Saved entries

---+---

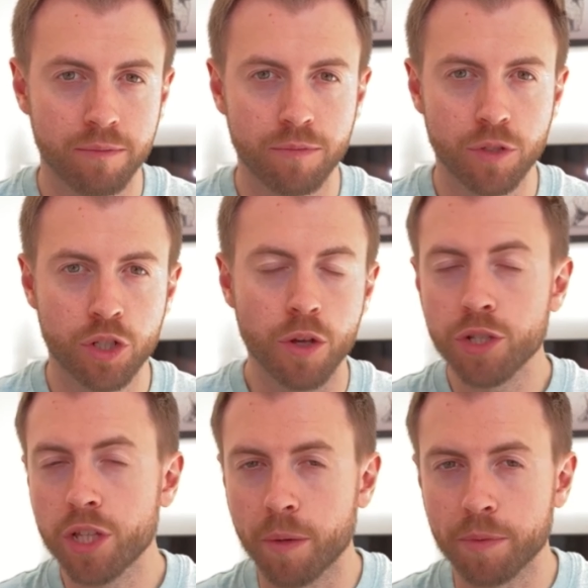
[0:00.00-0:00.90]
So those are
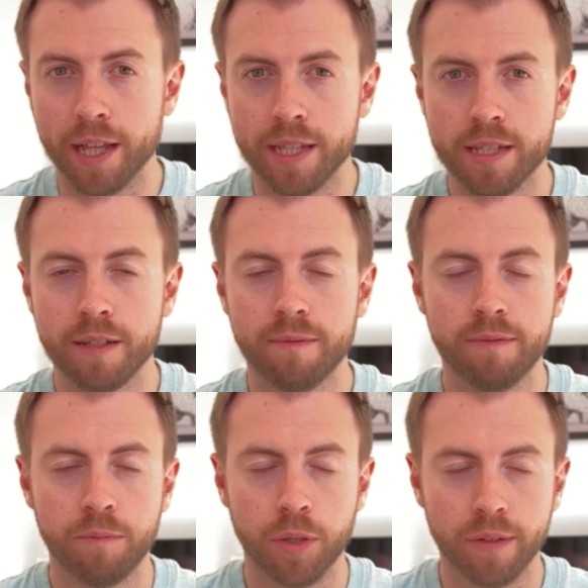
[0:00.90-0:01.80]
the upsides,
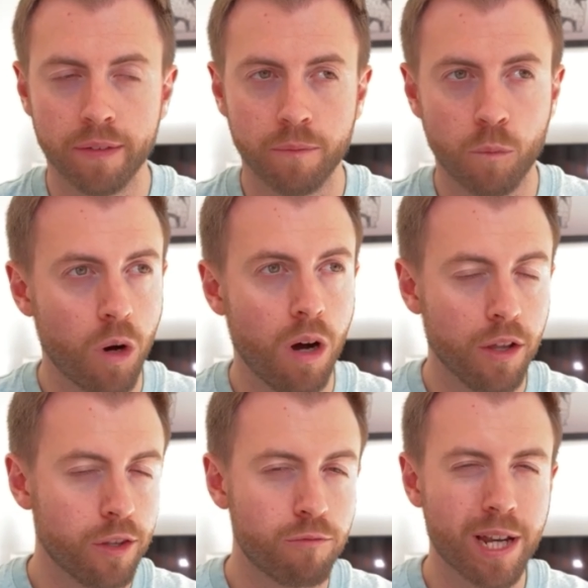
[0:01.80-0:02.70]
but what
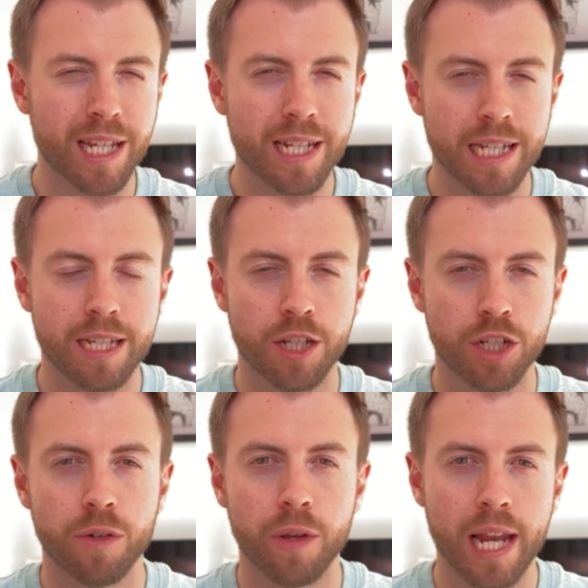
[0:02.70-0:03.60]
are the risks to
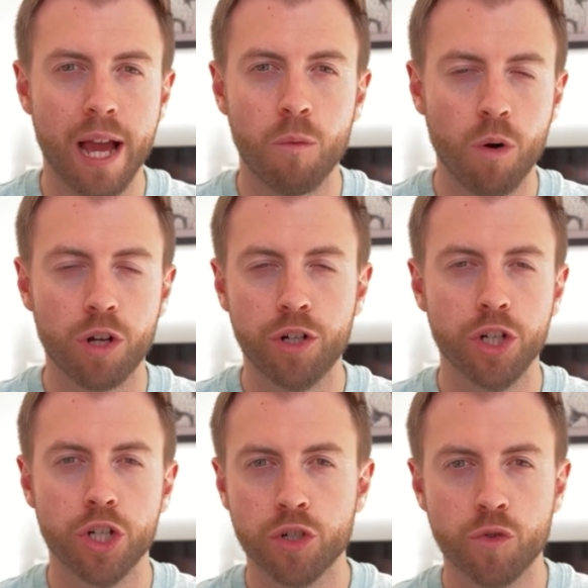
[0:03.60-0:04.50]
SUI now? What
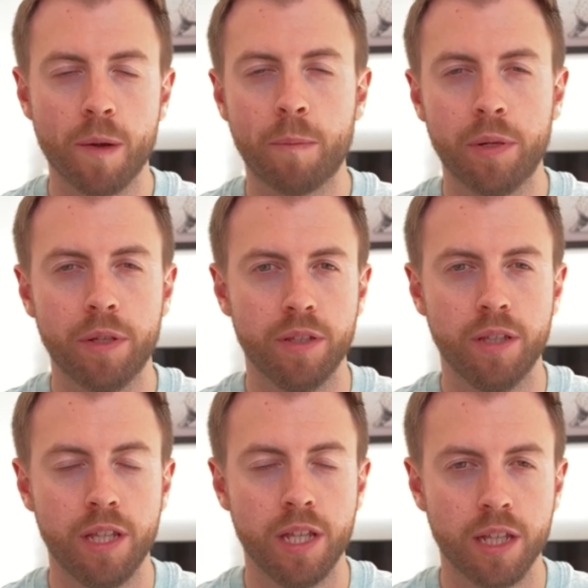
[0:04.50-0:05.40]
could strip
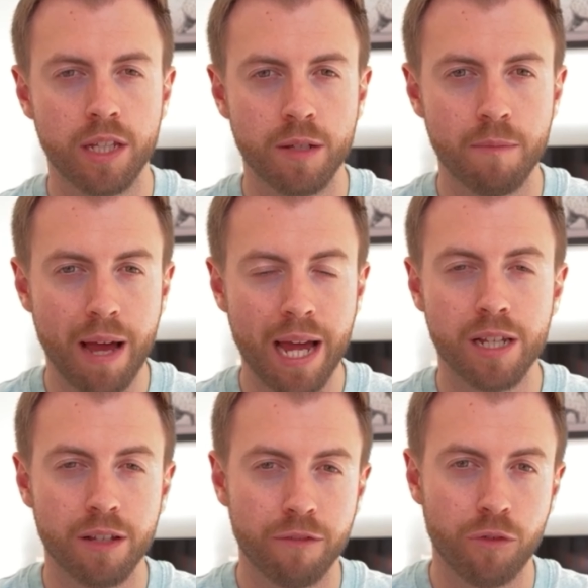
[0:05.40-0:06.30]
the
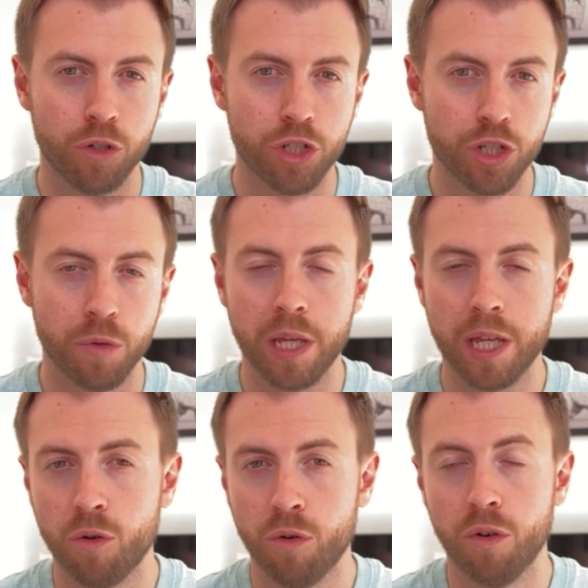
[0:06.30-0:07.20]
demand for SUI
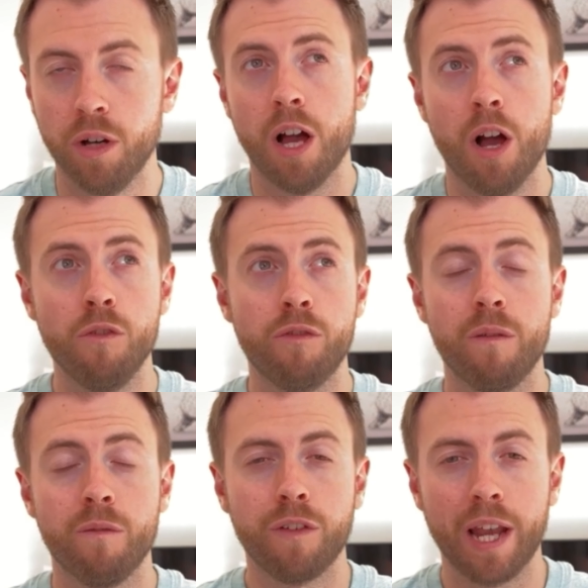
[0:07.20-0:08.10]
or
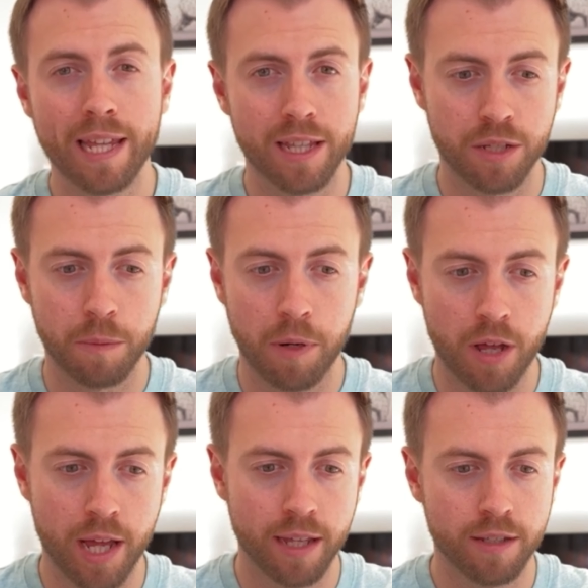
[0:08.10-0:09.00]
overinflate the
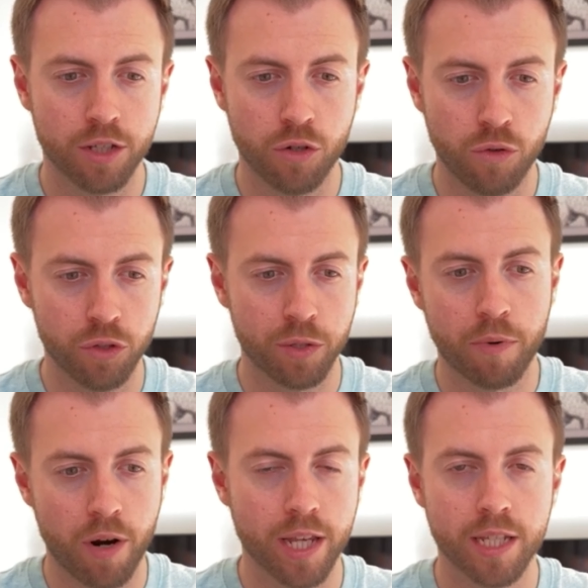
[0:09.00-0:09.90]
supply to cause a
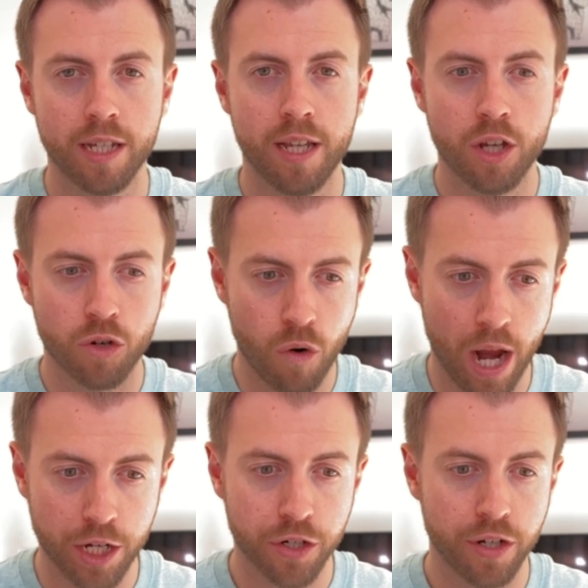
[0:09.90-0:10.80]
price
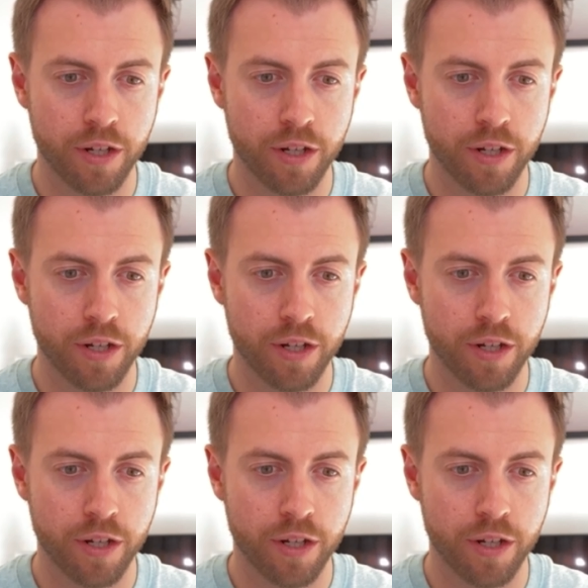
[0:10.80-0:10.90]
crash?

---+---

* EXERCISE: Retype the records in full, exactly as given, and omit the pictures.

* REPLY TO THE EXERCISE:
[0:00.00-0:00.90]
So those are
[0:00.90-0:01.80]
the upsides,
[0:01.80-0:02.70]
but what
[0:02.70-0:03.60]
are the risks to
[0:03.60-0:04.50]
SUI now? What
[0:04.50-0:05.40]
could strip
[0:05.40-0:06.30]
the
[0:06.30-0:07.20]
demand for SUI
[0:07.20-0:08.10]
or
[0:08.10-0:09.00]
overinflate the
[0:09.00-0:09.90]
supply to cause a
[0:09.90-0:10.80]
price
[0:10.80-0:10.90]
crash?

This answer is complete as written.